Christina Lamb is a British journalist, whose work has appeared in the Sunday Times, Sunday Telegraph, and Financial Times, but also in the New York Times and Time magazine. As a foreign correspondent for the Sunday Times, she published articles about Zimbabwe, Brazil, Iraq, Pakistan and Afghanistan. She is the author of a number of books, such as The Africa House, Waiting For Allah: Pakistan’s struggle for democracy or The sewing circles of Herat: My Afghan Years. Her most recent book is Small Wars Permitting: Despatches from Foreign Lands, a collection of her reporting. She has reported on Zimbabwe since 1994, despite being named by Mugabe’s spokesman as an enemy of state. She has won many awards, including five times the Foreign Correspondent of the Year. (1)

I have one great fear in my heart – that one day when they are turned to loving they will find we are turned to hating. Alan Paton, Cry, the Beloved Country (1948). (2)

The book is organised in seventeen chapters, plus a prologue and an epilogue. Each chapter presents in alternation the story of one of the two main characters, which gives the book a good dynamic and an interesting inner construction. Based on these true and in the same time symbolic characters, the author makes the reader get a real image of the intern conflict existing between the two categories of people living in Zimbabwe – the rich white farmers and the poor black people. Moreover, every major historic event described in the book is seen not only from both characters’ sides, but also from a neutral, almost journalistic point of view. By combining with talent the personal and the objective narrative style, the author allows the reader a better insight into the history of Zimbabwe.

I. The story of rural Zimbabwe under colonial rule

By telling Aqui’s story, who lived in a village called Zhakata’s Kraal in Mashonaland as the eldest of five children, Christina Lamb tells us also about the beginning of Zimbabwe’s history. She describes how the country, known for its gold and diamond mines, was in the sixteenth and seventeenth century ruled by the kings of Monomatapa, whose kingdom had mysteriously disappeared, leaving nothing but the ruins of a vast granite fortress called the Great Zimbabwe. The history goes on with the King of the Ndebele tribe, Lobengula, who had given the country into concession in 1888 to the first white British settlers in search for gold. With the British Protectorate introduced officially in 1890 began the nightmare for the black population which was chased away from its own land. The action was made official in 1969 when the Prime Minister Ian Douglas Smith announced the Land Tenure Act which institutionalised the discriminatory division of the land. As a consequence of the events in 1890, the Shona natives of the ex-Rhodesia rebelled in 1896. Known as Chimurenga, this rebellion was one of the most violent against white rule ever seen in Africa. Although around 10 percent of the settlers were killed, the rebellion was finally won by the white pioneers, because of their modern war equipment.

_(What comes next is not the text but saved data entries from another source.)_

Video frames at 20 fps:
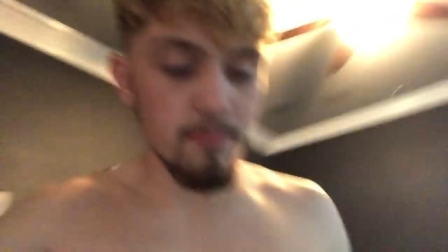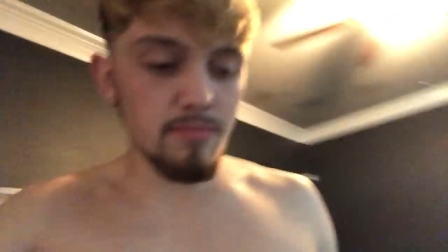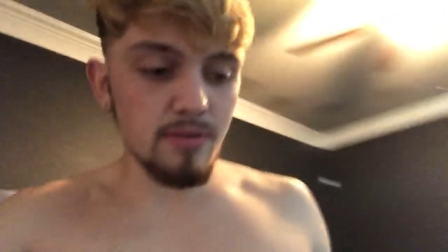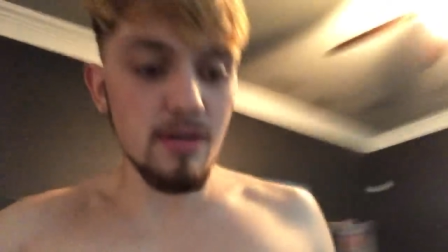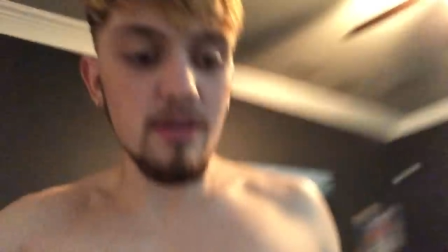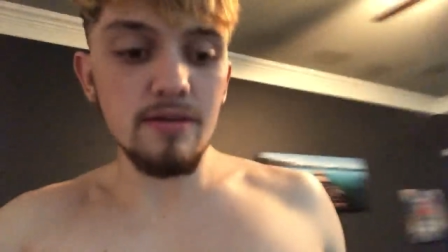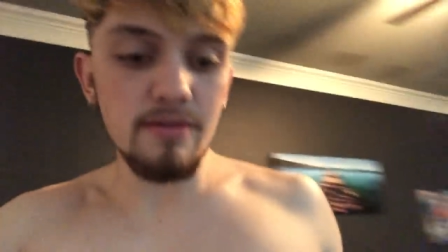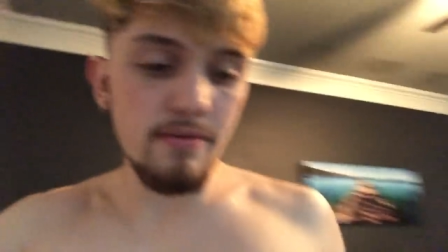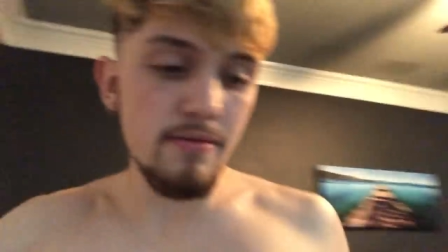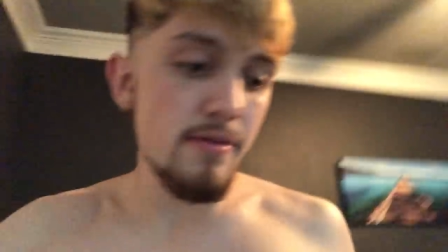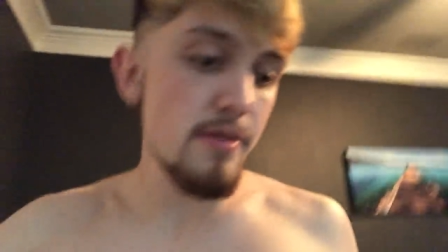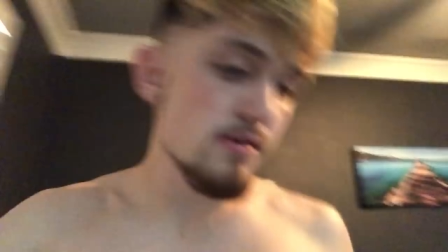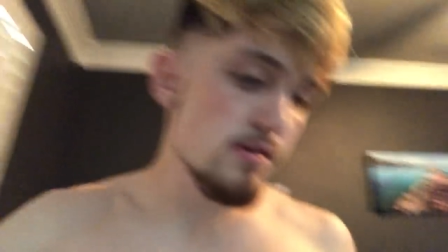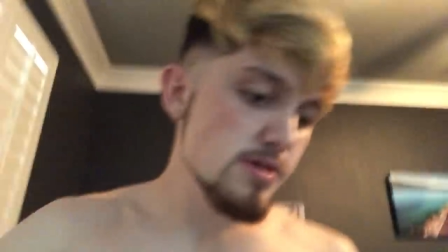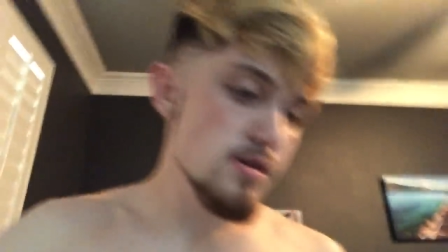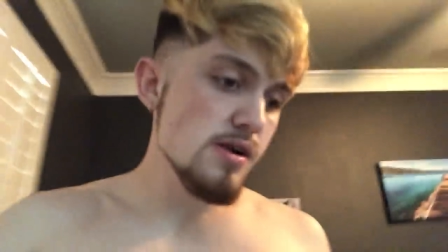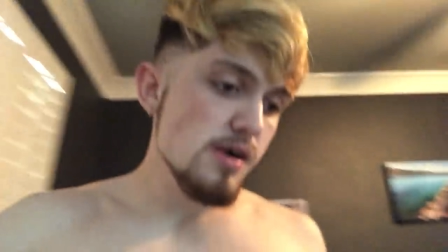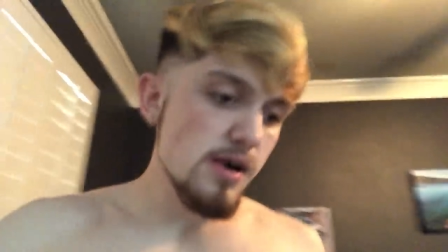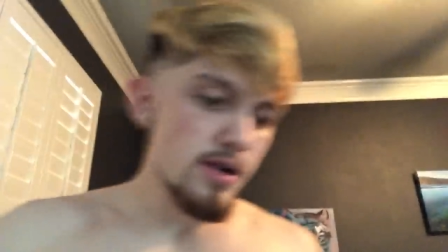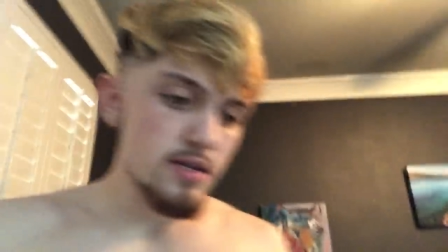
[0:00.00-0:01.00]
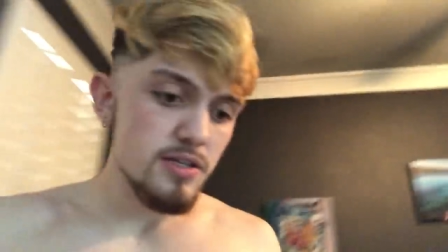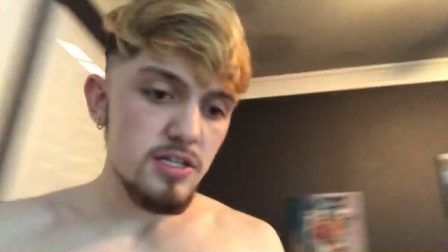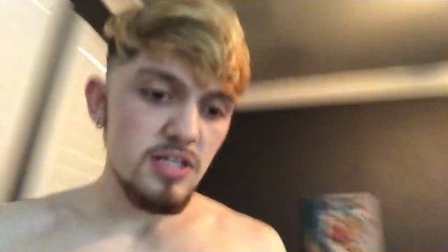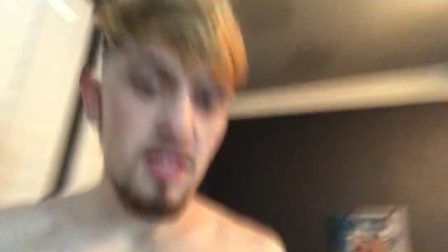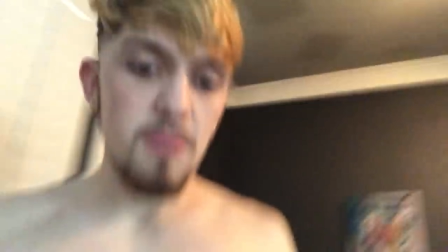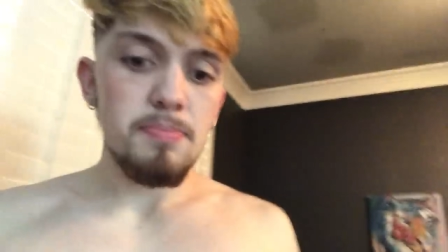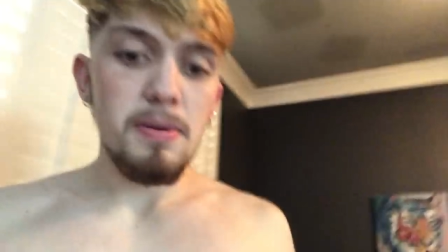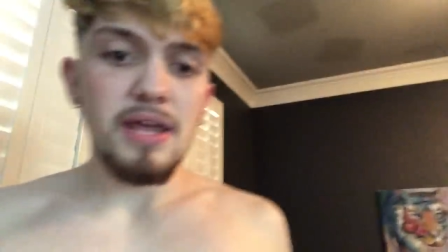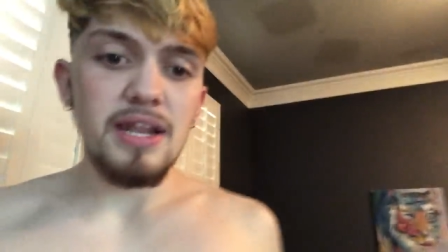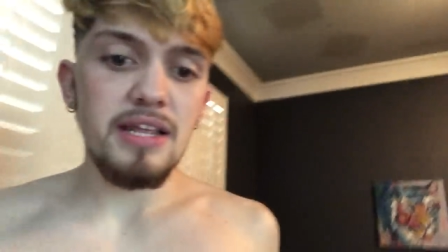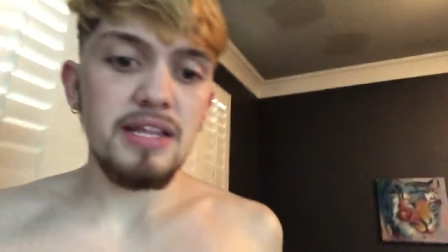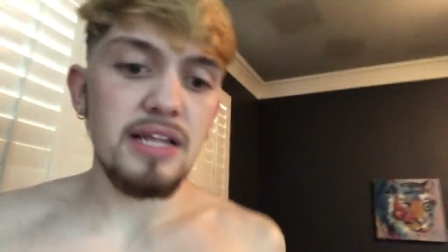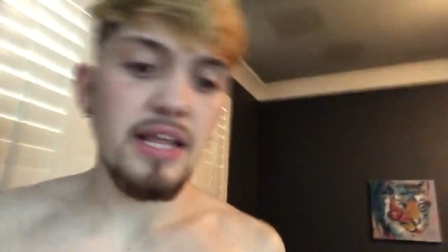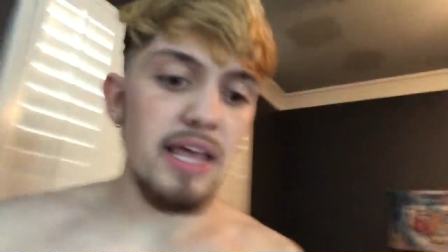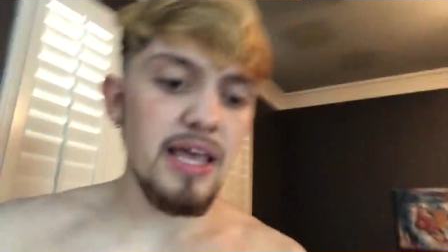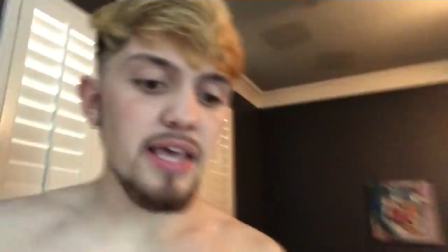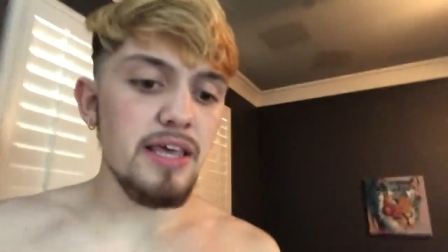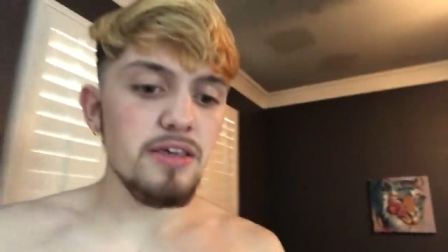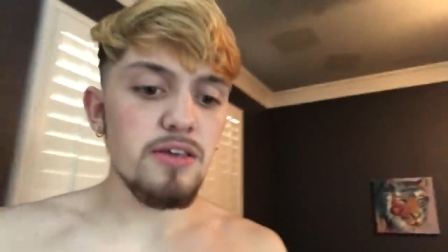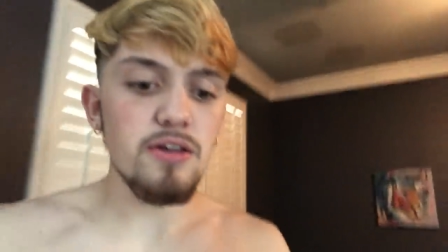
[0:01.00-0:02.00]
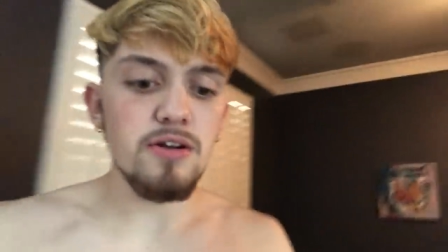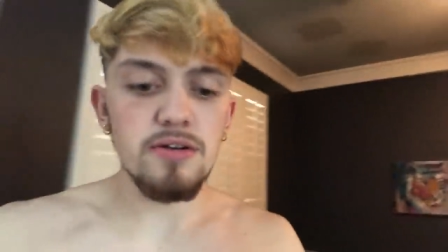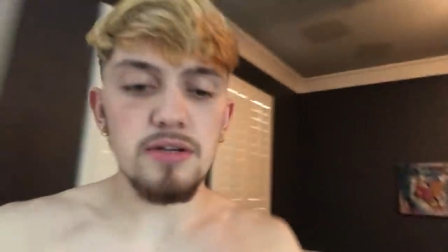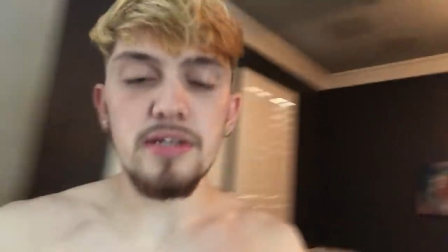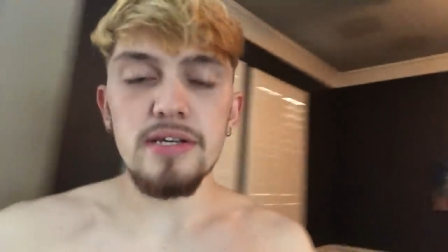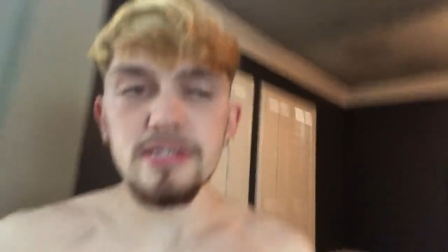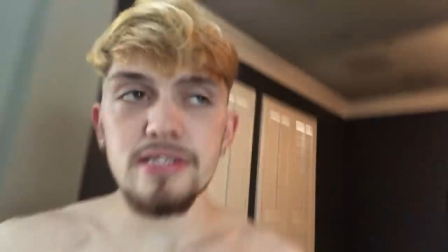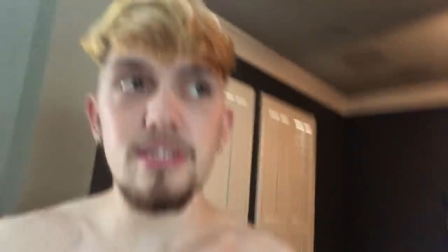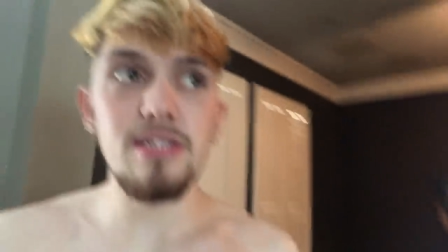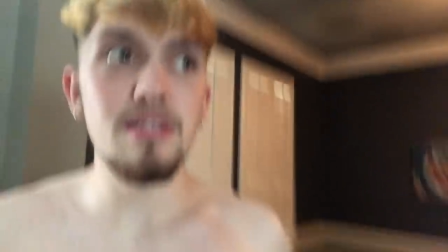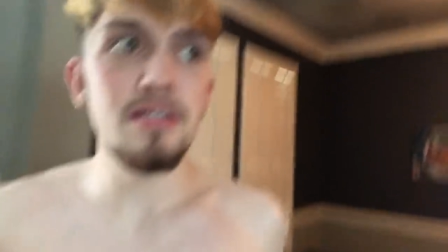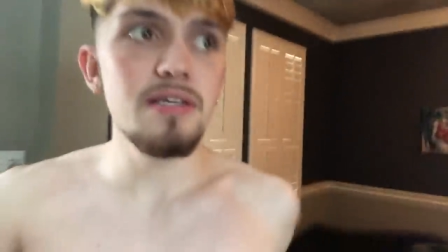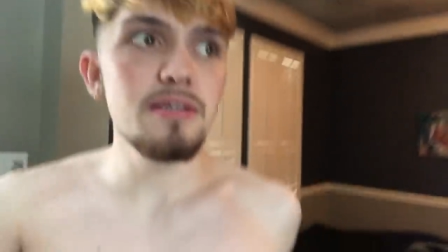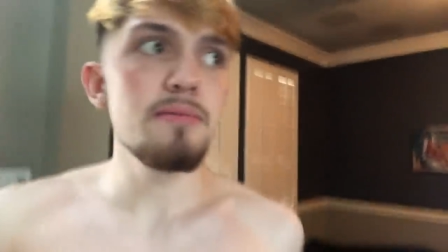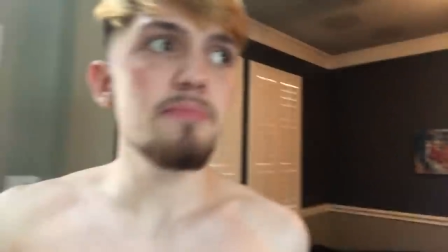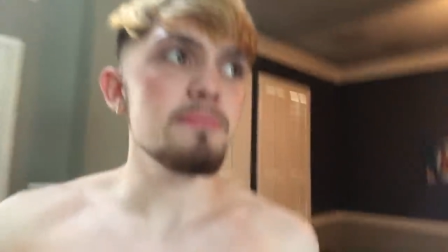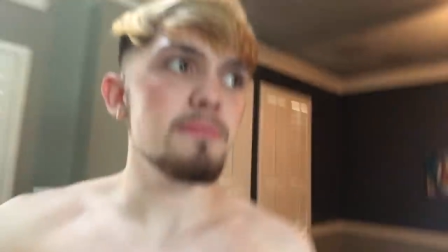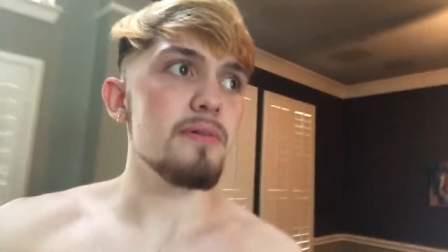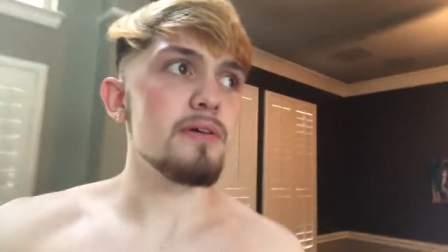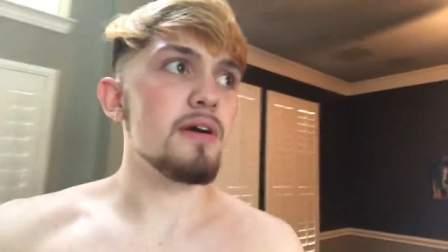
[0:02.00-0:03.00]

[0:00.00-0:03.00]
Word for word: But sleep anything. You don't need sleep.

Throughout Aqui, the reader learns also about the traditions and the way the natives were organised. By talking about her own family, Aqui speaks for the entire community of natives, who shared the same values and roles. We learn for example that in the Shona community women were extremely important, they would do all the hard work on the field, cooked the food for the entire family, took care of animals and would fetch the water every morning, walking for hours to get to the well. Boys were more precious than girls, they would get all the land and schooling as the family could afford, while girls would not go to the secondary school because by the age of thirteen they were supposed to be married. This was also the case for Aqui, but because of the danger of the civil war, her family decided to send her to her uncle’s family who lived in Marondera. So, at the age of 14 years old, Aqui left the village and went to the town, where she experienced a totally different world, a society where there were separate queues for whites and blacks at shops and where school was to expensive for her to attend. Later on she started to work for the Red Cross, she married and she became mother of six children, but soon after the birth of her first two children the marriage started to go wrong, due to the drinking problems of her husband and the poverty in which they lived. Thanks to a contact from the Red Cross, she became a housekeeper and at a certain point Aqui meets the Hough family and becomes their nanny.

II. Getting acquainted with the gap in ways of life between white and black

By introducing the character of Nigel Hough in the 2nd chapter, the author shows the huge existing gap between the lifestyle of the white people, who enjoyed all possible favours, and those of the blacks, represented by Aqui, who were slaves in their own country and lived into Native reserves, while being exploited by the British for work. Although born in Zimbabwe, Nigel, as every other white person, was entirely ignorant of the black majority all around, to him this was just a kind of supporting cast that did the washing and cooking or laboured in the field. Nigel himself recognizes that he was lost in generalisations towards the blacks too because all his landsmen talked about them in the same terms. His parents used to say that blacks could not be trusted and that they were far behind any civilisation. In the same time, the government itself described them as uncivilized savages. Everybody referred to the natives as “they”, as an inferior breed and this attitude was reflected also in the fact that the black population was deprived of fundamental rights such as the right to vote, which was reserved exclusively to the whites and to a handful of blacks who had an extraordinary educational and financial background.

Furthermore, the students were taught at school that the history of Rhodesia started with civilizing warring tribes by white settlers. Nobody said a word about the Shona or Ndebele people, neither of their language nor of their culture and all the history had been rewritten in order to fit the white version of Rhodesia. Besides, the monopoly of information in possession of the Rhodesian Broadcasting Corporation (RBC) led to a strict censorship over all programs, preventing that way the “corruption” of the white society by the outside world.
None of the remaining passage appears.